Starting at the line with "[0:05.00-0:06.00]" and stopping at the final line, retype the data below exactly; do not carry over any pictures.

(Collected data entries)
# # #
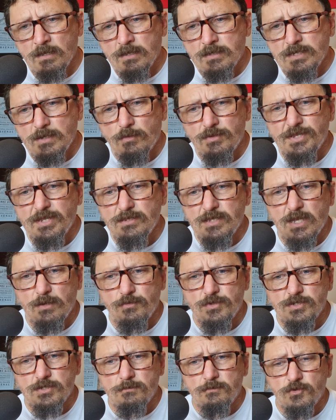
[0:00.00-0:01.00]
Now, I think there
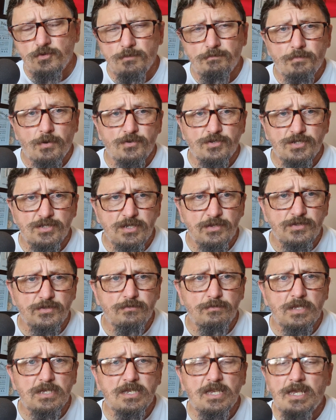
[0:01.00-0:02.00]
were some good positives
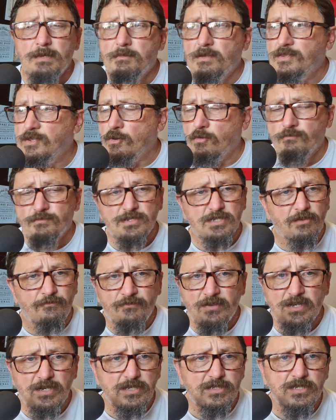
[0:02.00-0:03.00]
from the game. I think obviously
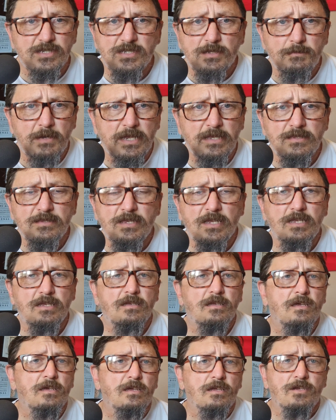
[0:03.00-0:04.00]
fitness is the main thing.
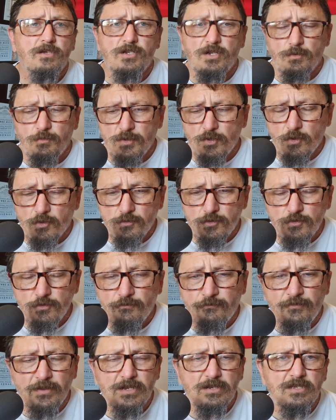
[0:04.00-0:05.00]
We got
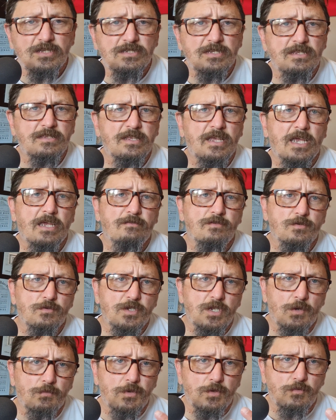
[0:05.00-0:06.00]
good fitness in there,
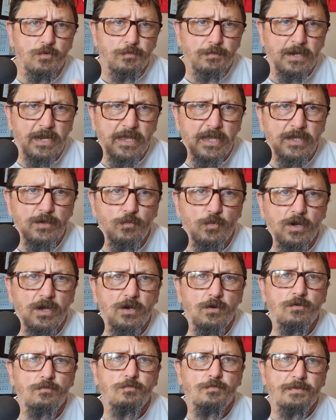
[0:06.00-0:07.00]
and we were playing
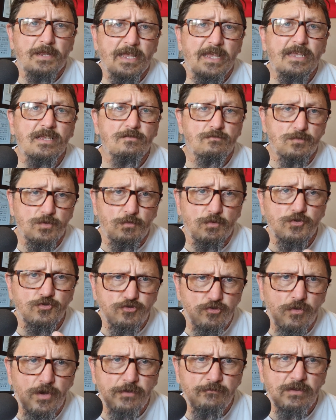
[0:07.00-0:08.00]
well, we were
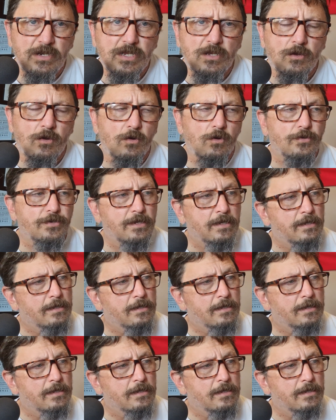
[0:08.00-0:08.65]
trying really hard.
# # #
YOUR RESPONSE:
[0:05.00-0:06.00]
good fitness in there,
[0:06.00-0:07.00]
and we were playing
[0:07.00-0:08.00]
well, we were
[0:08.00-0:08.65]
trying really hard.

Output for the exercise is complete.